Piskorski nigdy nie odciął się od propagowanych przez siebie poglądów
Zanim poseł Samoobrony Mateusz Piskorski zyskał rozgłos jako organizator
ostatniego wyjazdu Andrzeja Leppera do Chin, media opisywały jego działalność w
środowisku neofaszystów, rasistów i nacjonalistycznych radykałów. Mimo to zdobył
mandat poselski z listy Samoobrony. Wraz z nim do partii Leppera przyłączyła się
kilkuosobowa grupa młodych ludzi (m.in. Igor Górewicz i Marcin Martynowski)
znanych w Szczecinie z działalności neonazistowskiej.
Wadera: Nie chcemy czarnuchów
"Niedawne wieści z Olsztyna napawają pesymizmem wszystkich,
którym zależy na szerzeniu pewnych idei w Polsce.

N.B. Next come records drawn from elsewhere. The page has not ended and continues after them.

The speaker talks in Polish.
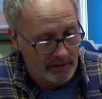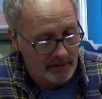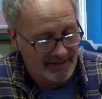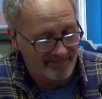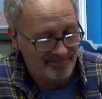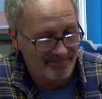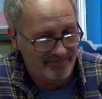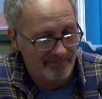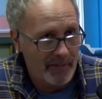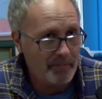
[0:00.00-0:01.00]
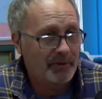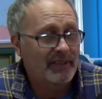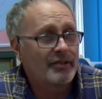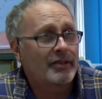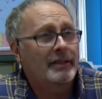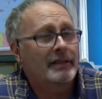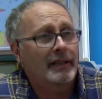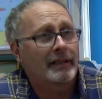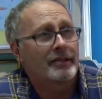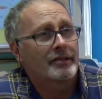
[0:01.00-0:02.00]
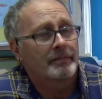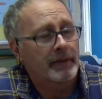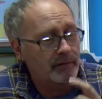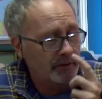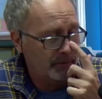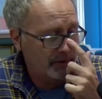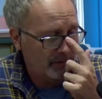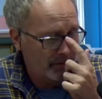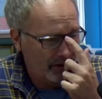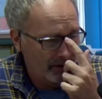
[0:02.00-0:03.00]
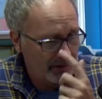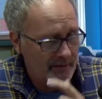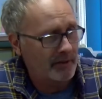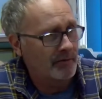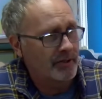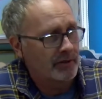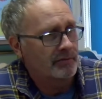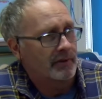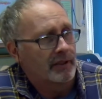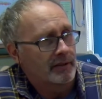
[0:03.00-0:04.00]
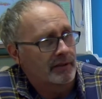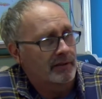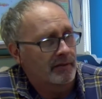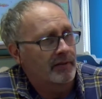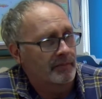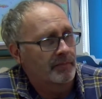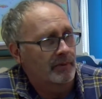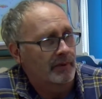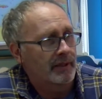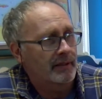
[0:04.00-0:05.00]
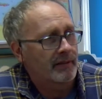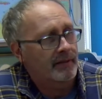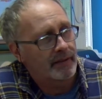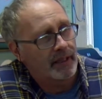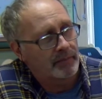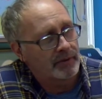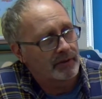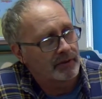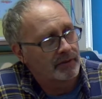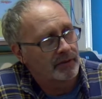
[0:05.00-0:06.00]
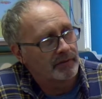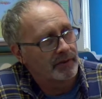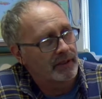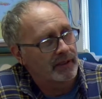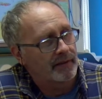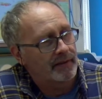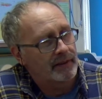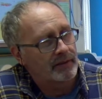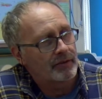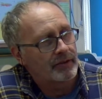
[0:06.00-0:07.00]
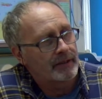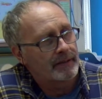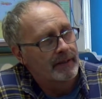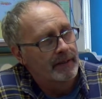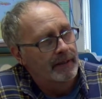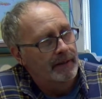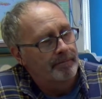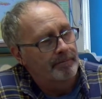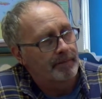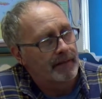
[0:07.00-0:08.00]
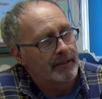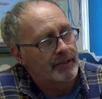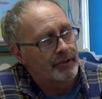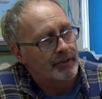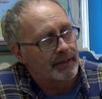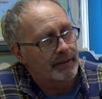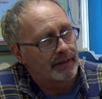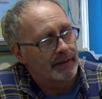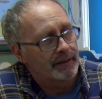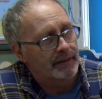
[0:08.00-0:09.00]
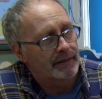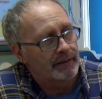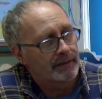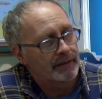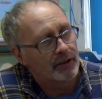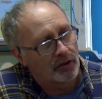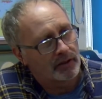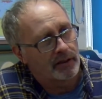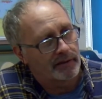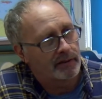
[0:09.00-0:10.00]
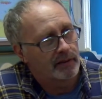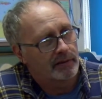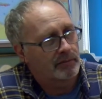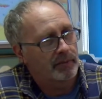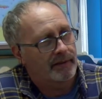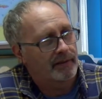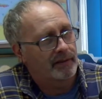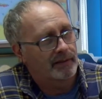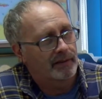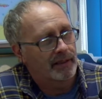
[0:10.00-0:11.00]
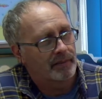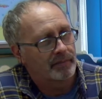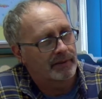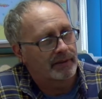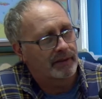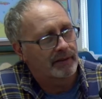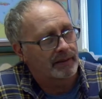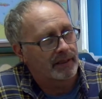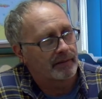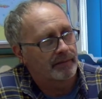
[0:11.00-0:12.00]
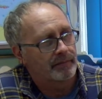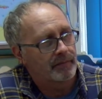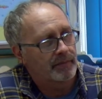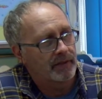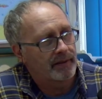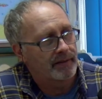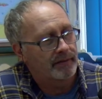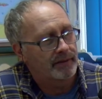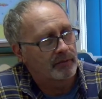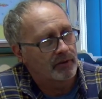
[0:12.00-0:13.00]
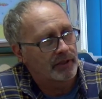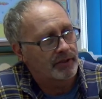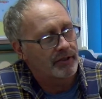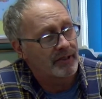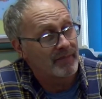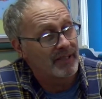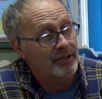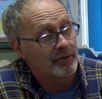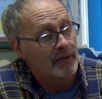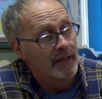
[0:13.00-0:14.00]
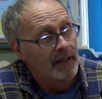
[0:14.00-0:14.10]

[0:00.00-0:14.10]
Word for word: i Mam podejrzenie takie, że prawdopodobnie stało się tutaj to w Sempulnie. Jakby to wynika z tego, że, mm, że ten okres tej inkubacji jakby tak ta mniej więcej w tym okresie się mieścił.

Mam nadzieję, że nie
powstrzyma nas to od dalszych działań" - pisał kilka lat temu Piskorski do
redaktora polskiego nazi-skinheadzkiego biuletynu "Salute". Ubolewał w ten
sposób nad aresztowaniem działaczy polskiego oddziału międzynarodowej sieci
neonazistowskiej Blood & Honour (Krew i Honor) zatrzymanych za propagowanie idei
faszystowskich.
Przyszły poseł chwalił się własnymi dokonaniami na polu krzewienia „pewnych
idei”: „Wydawnictwo Folk [którego Piskorski był jednym z szefów - R.P.] wciąż
jest na etapie rozwoju, choć zdołało uzyskać już pewien prestiż. Kolejną jego
pozycją powinien być skinzin »Wadera «”. List zakończony jest podpisem ze
swastyką.
„Wadera” to jedno z kilku pisemek wydawanych przez grupę skupioną od połowy lat
90. wokół Piskorskiego. Jego okładkę zdobi symbol Ku-Klux-Klanu. Pismo w całości
wypełnione jest artykułami propagującymi neonazizm, rasizm i antysemityzm. Np.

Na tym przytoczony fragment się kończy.